== Segment start ==

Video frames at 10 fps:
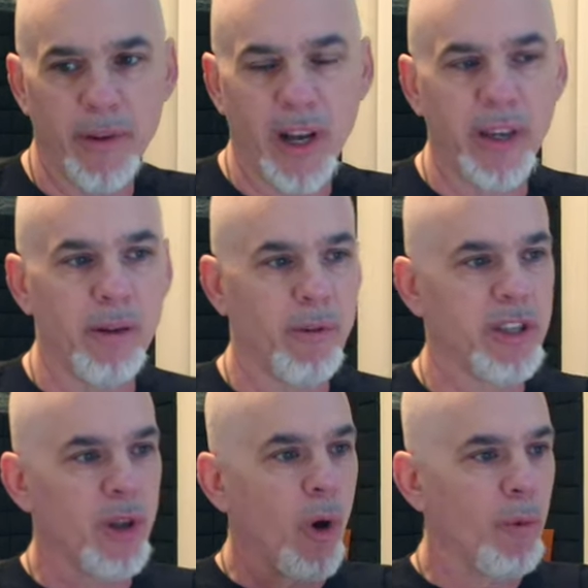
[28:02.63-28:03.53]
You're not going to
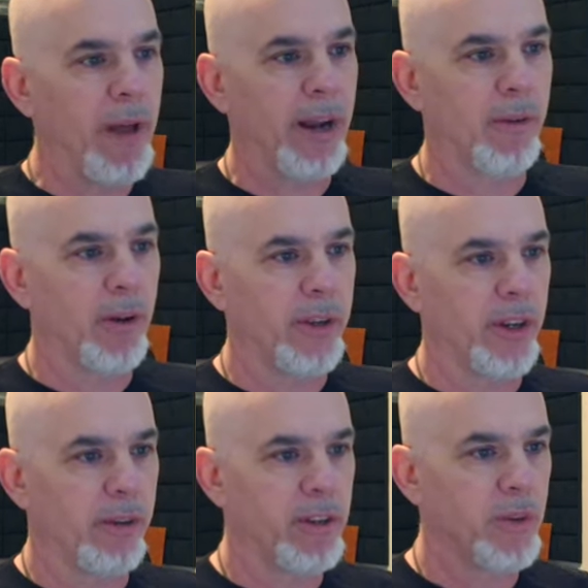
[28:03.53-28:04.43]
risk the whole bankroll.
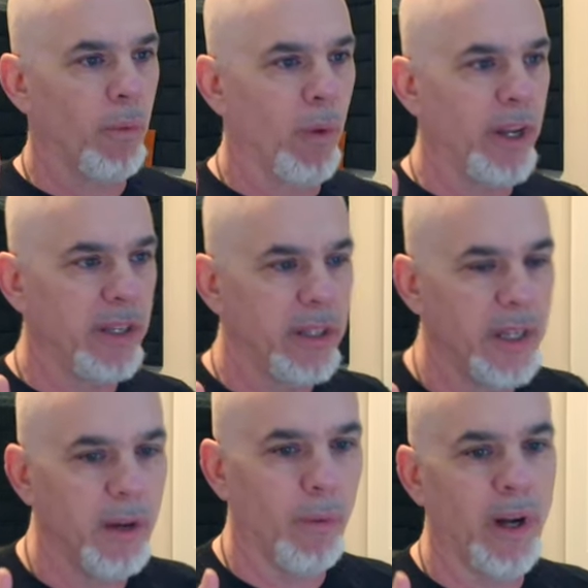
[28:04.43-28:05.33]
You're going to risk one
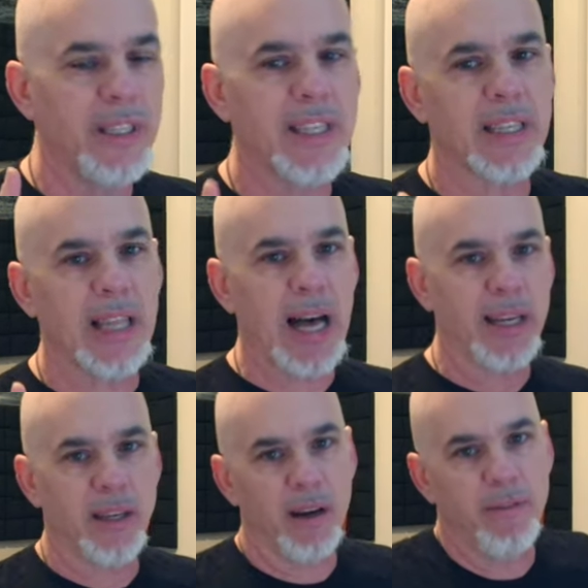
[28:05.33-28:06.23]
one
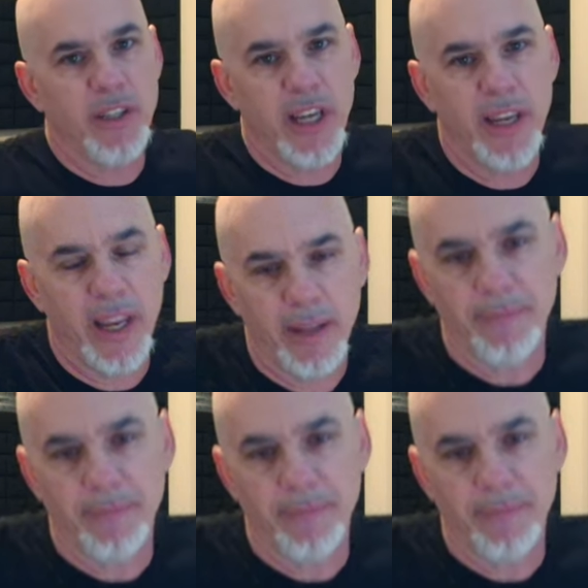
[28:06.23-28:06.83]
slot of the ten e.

== Segment end ==

### TASK ITEM
Return each entry exactly as given. Leave the images out.

### THE ANSWER
Video frames at 10 fps:
[28:02.63-28:03.53]
You're not going to
[28:03.53-28:04.43]
risk the whole bankroll.
[28:04.43-28:05.33]
You're going to risk one
[28:05.33-28:06.23]
one
[28:06.23-28:06.83]
slot of the ten e.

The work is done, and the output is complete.